An Irish name meaning 'gentle,' 'beautiful,' or 'precious,' from an old Gaelic root for kindness and loveliness.
Caoimhe (pronounced KEE-va or KWEE-va depending on regional Irish dialect) is one of Ireland's most beloved Gaelic names, built on the Old Irish adjective caomh, meaning "gentle," "precious," or "beautiful." The root is ancient, appearing in medieval manuscripts and embedded in place names across the island. It belongs to the same linguistic family as the name Kevin (Caoimhín), the two names sharing an intimate etymological kinship that most English speakers would never suspect.

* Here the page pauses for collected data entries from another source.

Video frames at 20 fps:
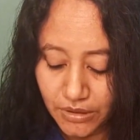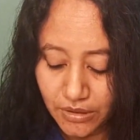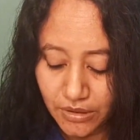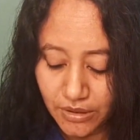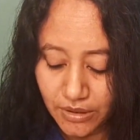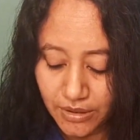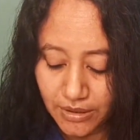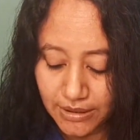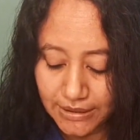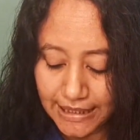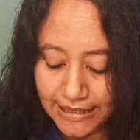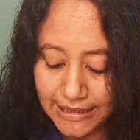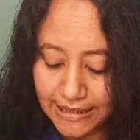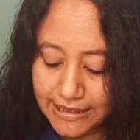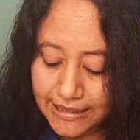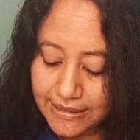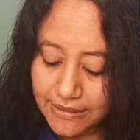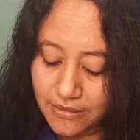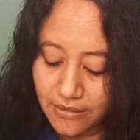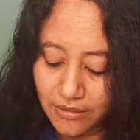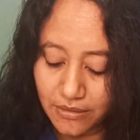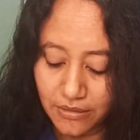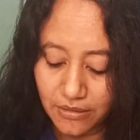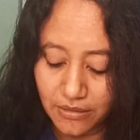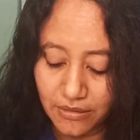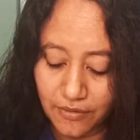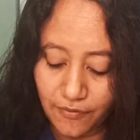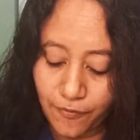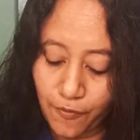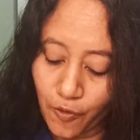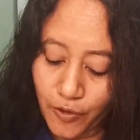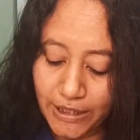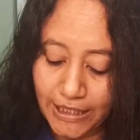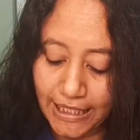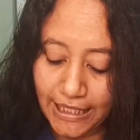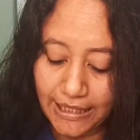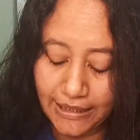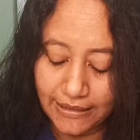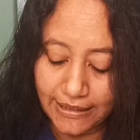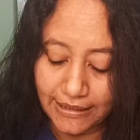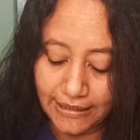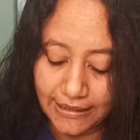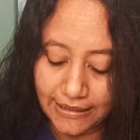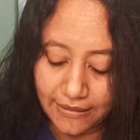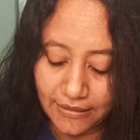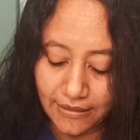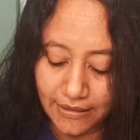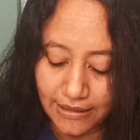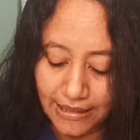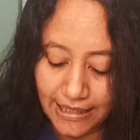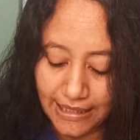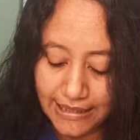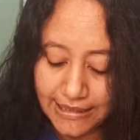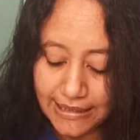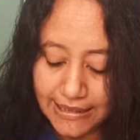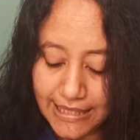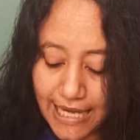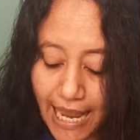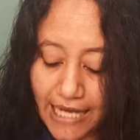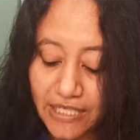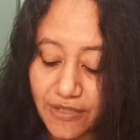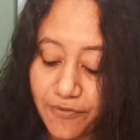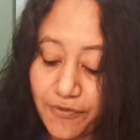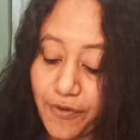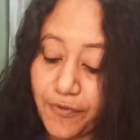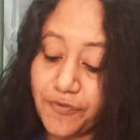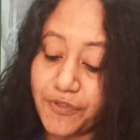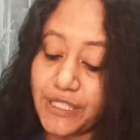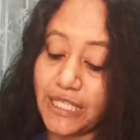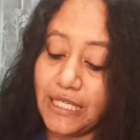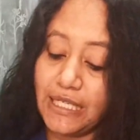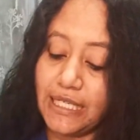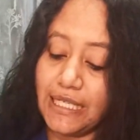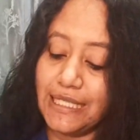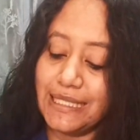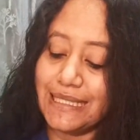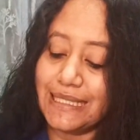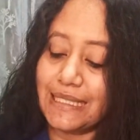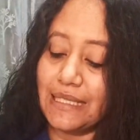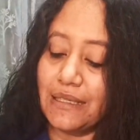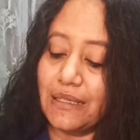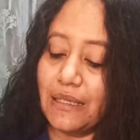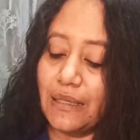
that is 14th in the list. And 15 isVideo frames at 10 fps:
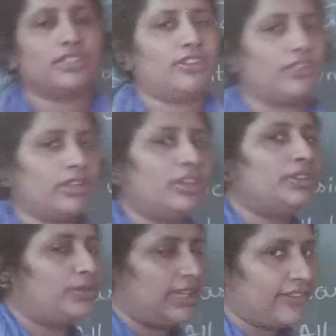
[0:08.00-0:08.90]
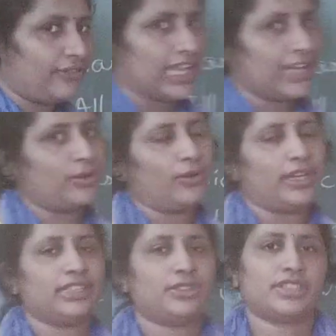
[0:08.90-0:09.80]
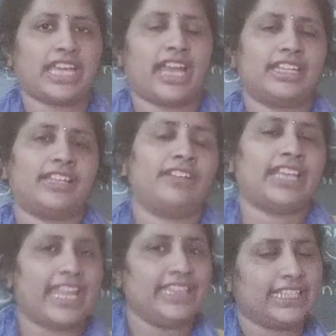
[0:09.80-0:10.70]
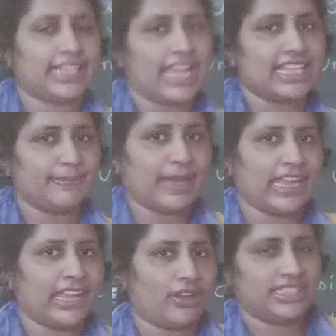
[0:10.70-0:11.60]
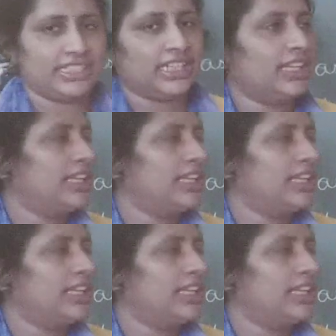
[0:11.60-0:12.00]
So today we are going to start our 9th class biology.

Several early Irish saints bore the name, including a daughter of a sixth-century Connacht king who established a monastic community, lending Caoimhe a quiet hagiographic prestige. Throughout the centuries of English colonial suppression of Irish language and culture, Gaelic names like Caoimhe were often anglicized into Keeva, Kiva, or simply abandoned. The Gaelic Revival of the late nineteenth and early twentieth centuries brought them surging back, and by the 1990s Caoimhe had become one of the most popular girls' names in the Republic of Ireland, a deliberate cultural reclamation.
For the Irish diaspora and for parents globally drawn to Celtic names, Caoimhe presents a delightful puzzle: its spelling seems almost deliberately impenetrable to outsiders, a small act of cultural assertion. Learning to say it correctly feels like an initiation. That gap between spelling and sound — so characteristic of Irish Gaelic — is not a flaw but a feature, a reminder that the name belongs to a living language with its own deep grammar.